- _Task instructions_: Give the entries again exactly. Skip the pictures.

**** Records shown ****

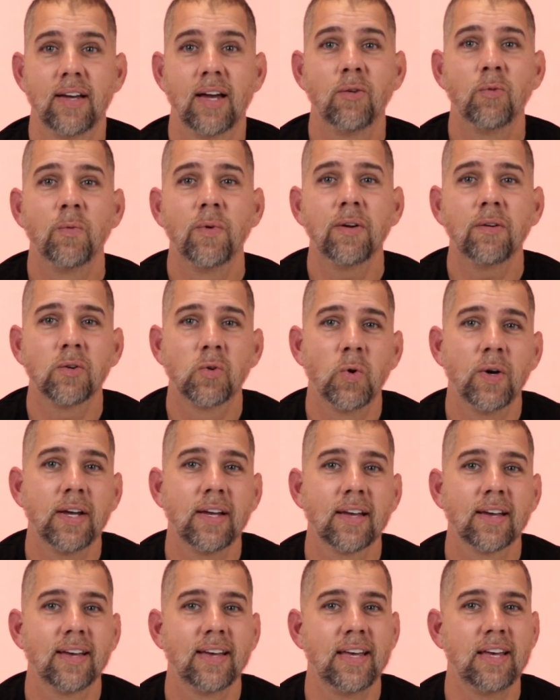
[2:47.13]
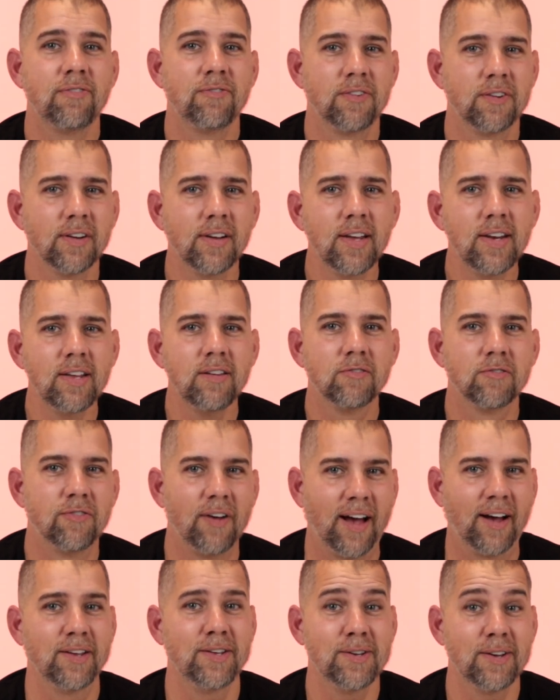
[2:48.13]
And real quick, if you're getting
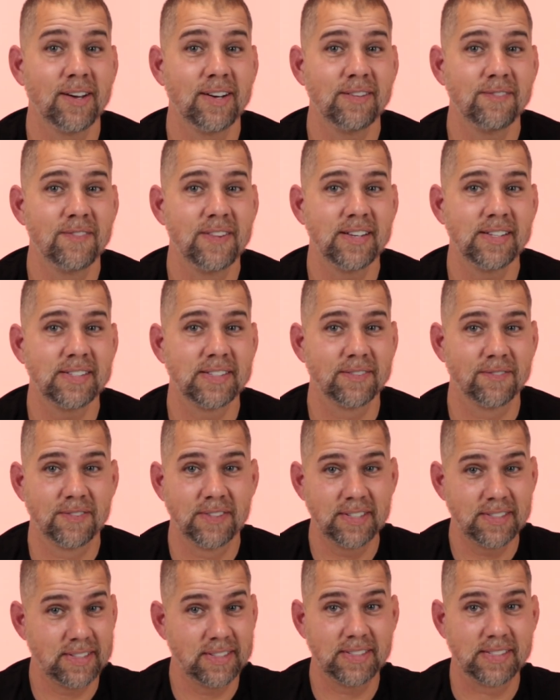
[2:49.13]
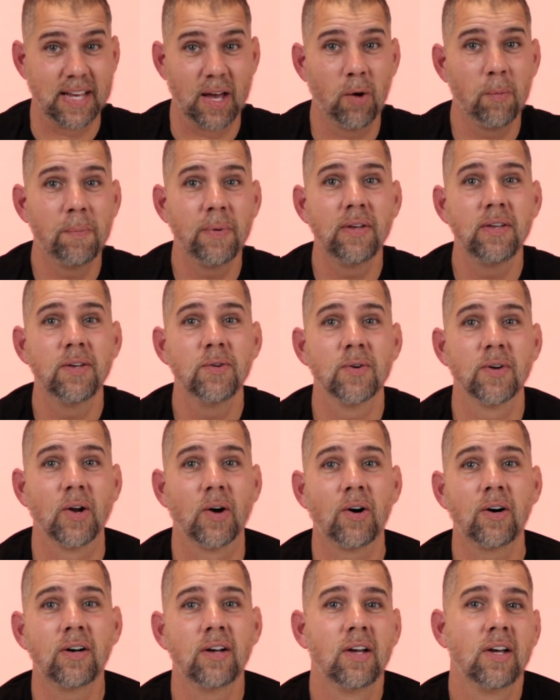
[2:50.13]
value out of this, if this is helping you at
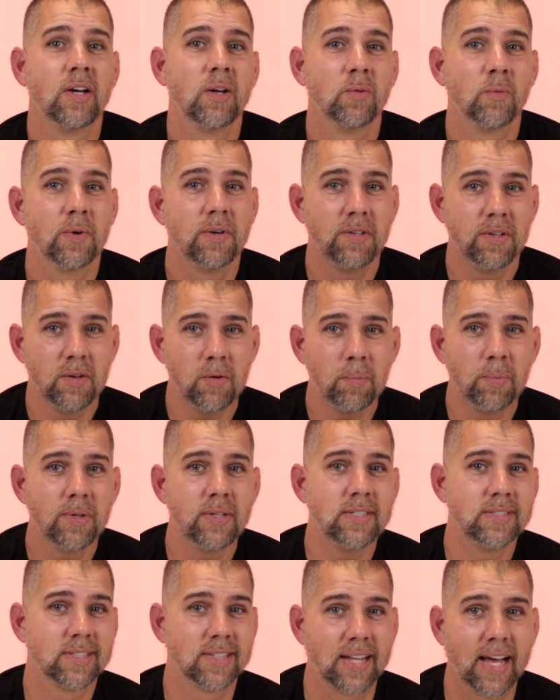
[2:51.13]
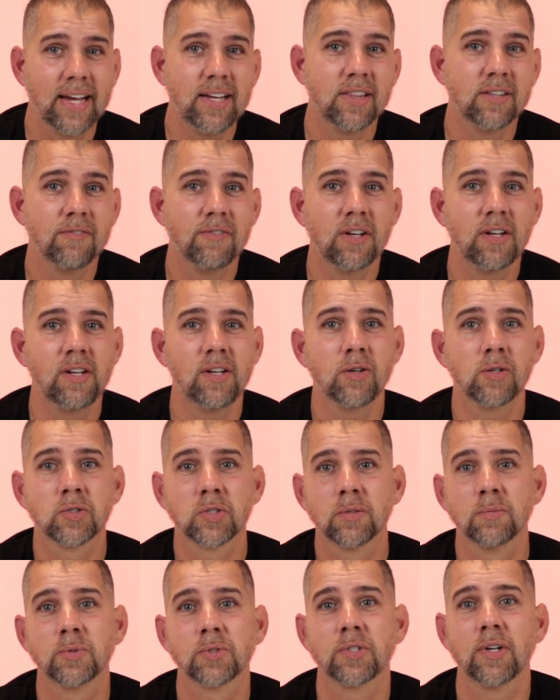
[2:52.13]
all, will you please like the video and
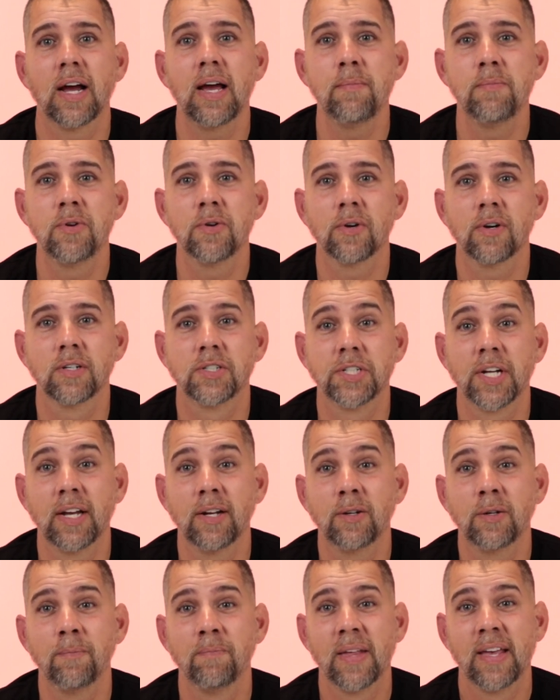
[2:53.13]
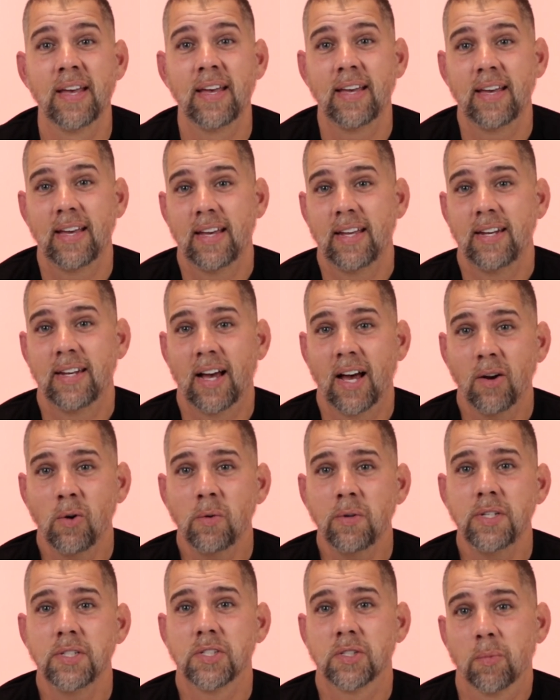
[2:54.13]
subscribe to our channel? It not
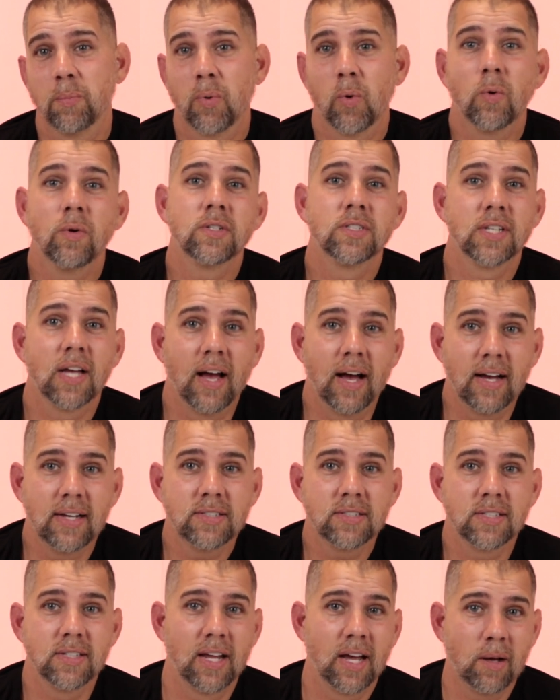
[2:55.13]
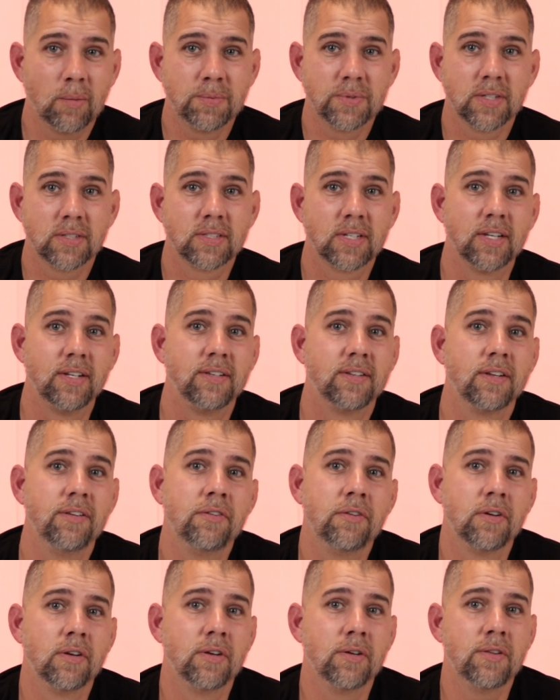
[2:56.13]
only supports us and helps us
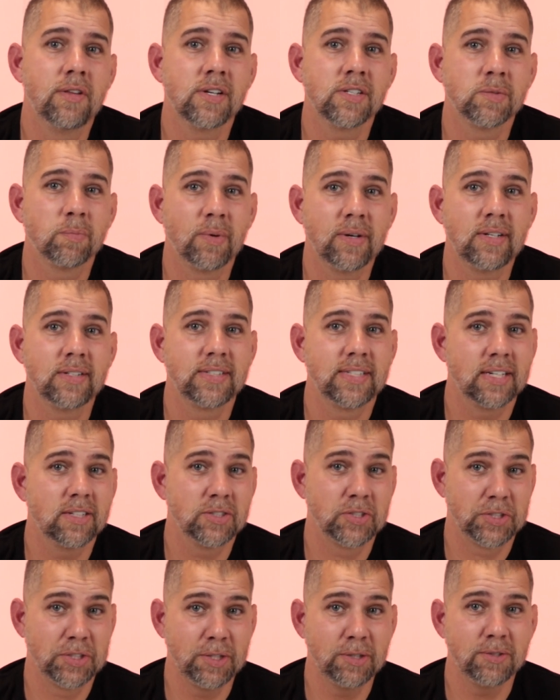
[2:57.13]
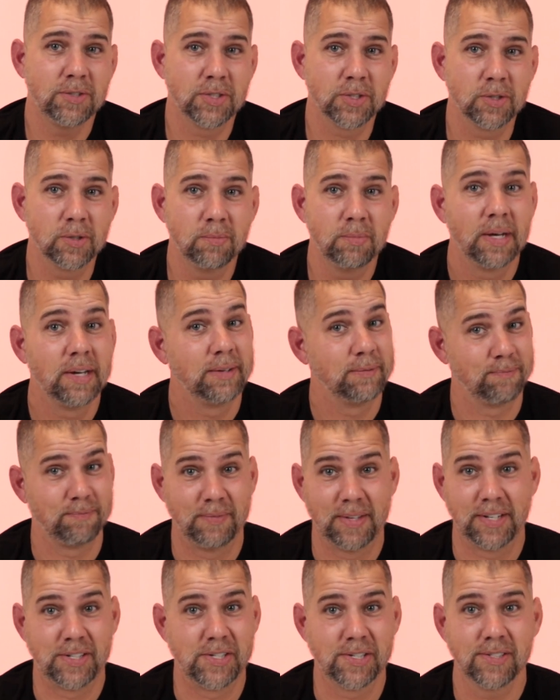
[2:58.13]
continue to do this, but it tells YouTube
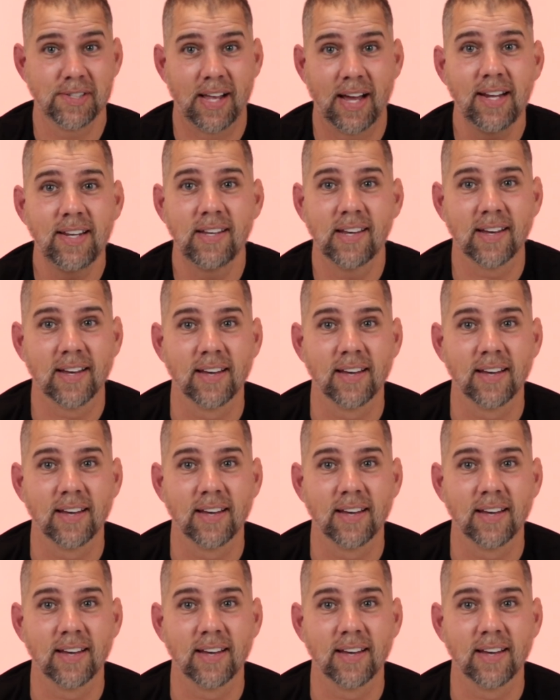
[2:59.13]
that you're liking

****

- _Task response_:
[2:47.13]
[2:48.13]
And real quick, if you're getting
[2:49.13]
[2:50.13]
value out of this, if this is helping you at
[2:51.13]
[2:52.13]
all, will you please like the video and
[2:53.13]
[2:54.13]
subscribe to our channel? It not
[2:55.13]
[2:56.13]
only supports us and helps us
[2:57.13]
[2:58.13]
continue to do this, but it tells YouTube
[2:59.13]
that you're liking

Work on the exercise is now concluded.